#### [WHAT TO WORK ON]
No pictures, no extra lines: copy exactly from the line with "[1:24.67-1:25.67]" through the end of the entries.

Segment Start: SUPPLIED RECORDS

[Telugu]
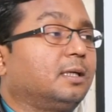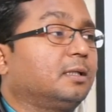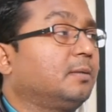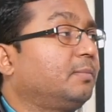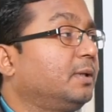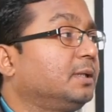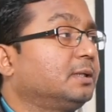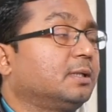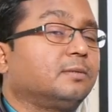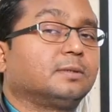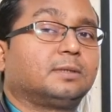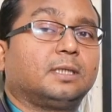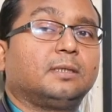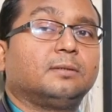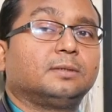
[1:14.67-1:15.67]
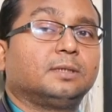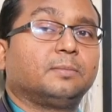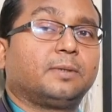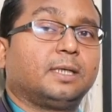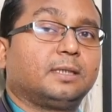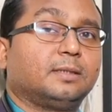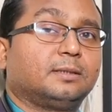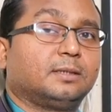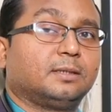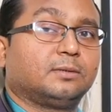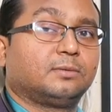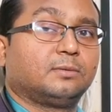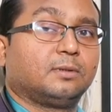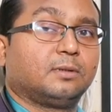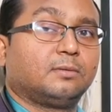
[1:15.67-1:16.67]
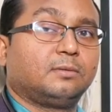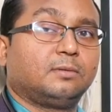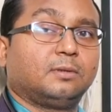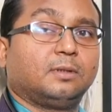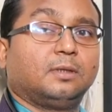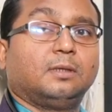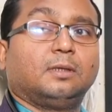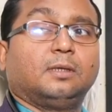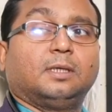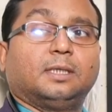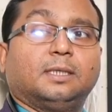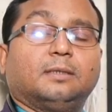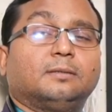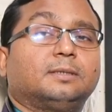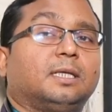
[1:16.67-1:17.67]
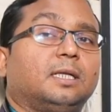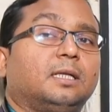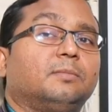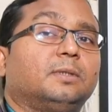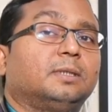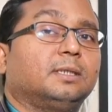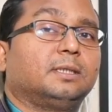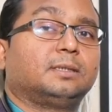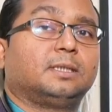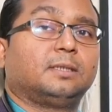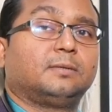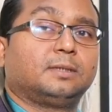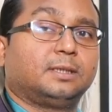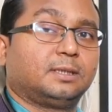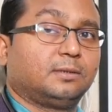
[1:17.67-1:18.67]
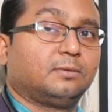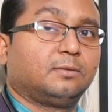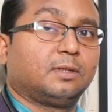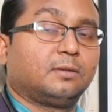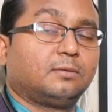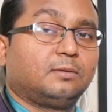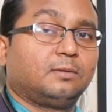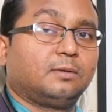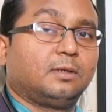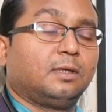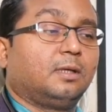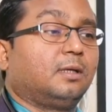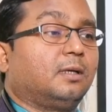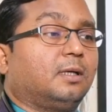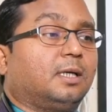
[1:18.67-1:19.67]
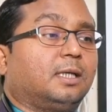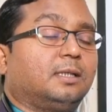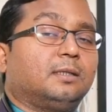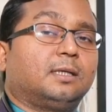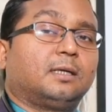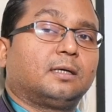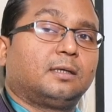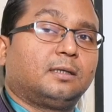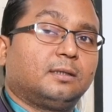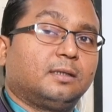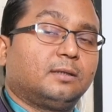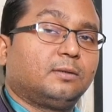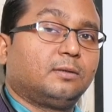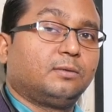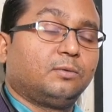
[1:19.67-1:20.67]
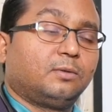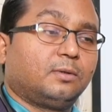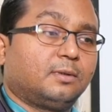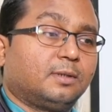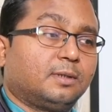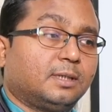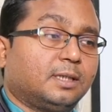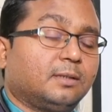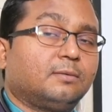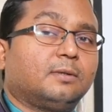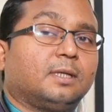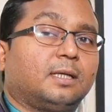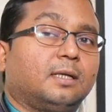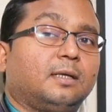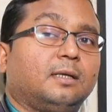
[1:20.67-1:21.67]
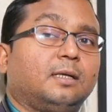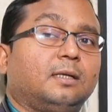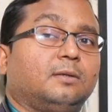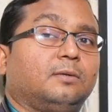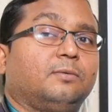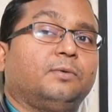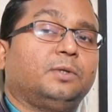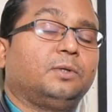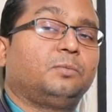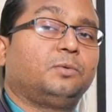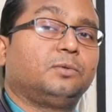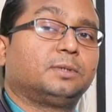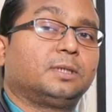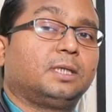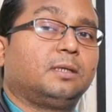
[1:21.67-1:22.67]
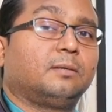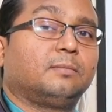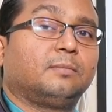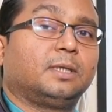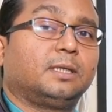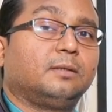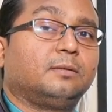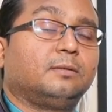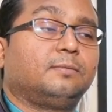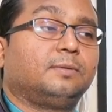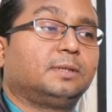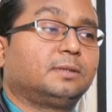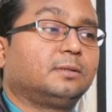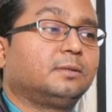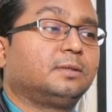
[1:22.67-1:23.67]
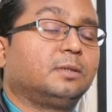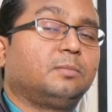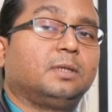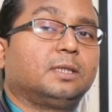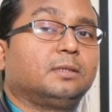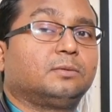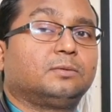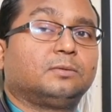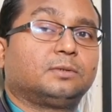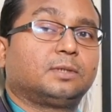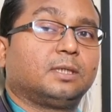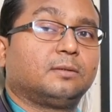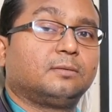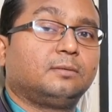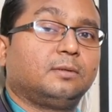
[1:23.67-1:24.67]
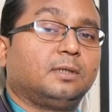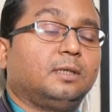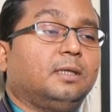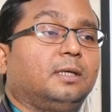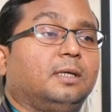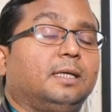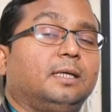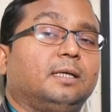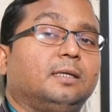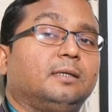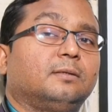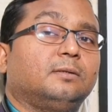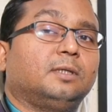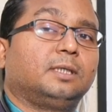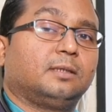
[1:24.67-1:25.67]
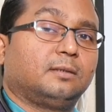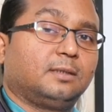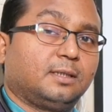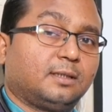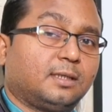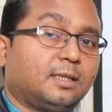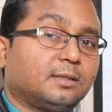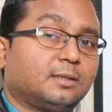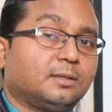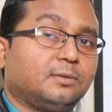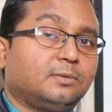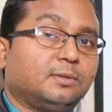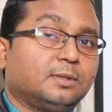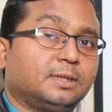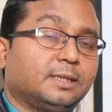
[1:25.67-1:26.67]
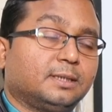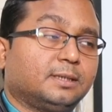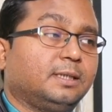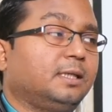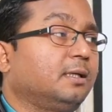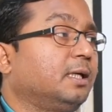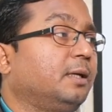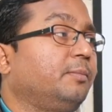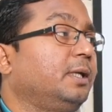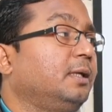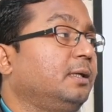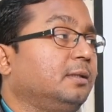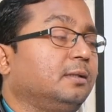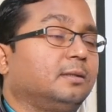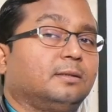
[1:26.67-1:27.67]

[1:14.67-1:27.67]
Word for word: గత పది సంవత్సరాల నుంచి ప్రాక్టీస్ చేస్తున్నాను నేను చాలామందికి సేవ చేసి ఉన్నాను అది కాక నేను నూరు నేను నరాల వెన్నుపూస మరియు ఫిట్స్ జబ్బులకి చూస్తాను ఇంకా నేను నా చదువు వచ్చేసి ఎండి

Segment End: SUPPLIED RECORDS

#### [TASK RESULT]
[1:24.67-1:25.67]
[1:25.67-1:26.67]
[1:26.67-1:27.67]

[1:14.67-1:27.67]
Word for word: గత పది సంవత్సరాల నుంచి ప్రాక్టీస్ చేస్తున్నాను నేను చాలామందికి సేవ చేసి ఉన్నాను అది కాక నేను నూరు నేను నరాల వెన్నుపూస మరియు ఫిట్స్ జబ్బులకి చూస్తాను ఇంకా నేను నా చదువు వచ్చేసి ఎండి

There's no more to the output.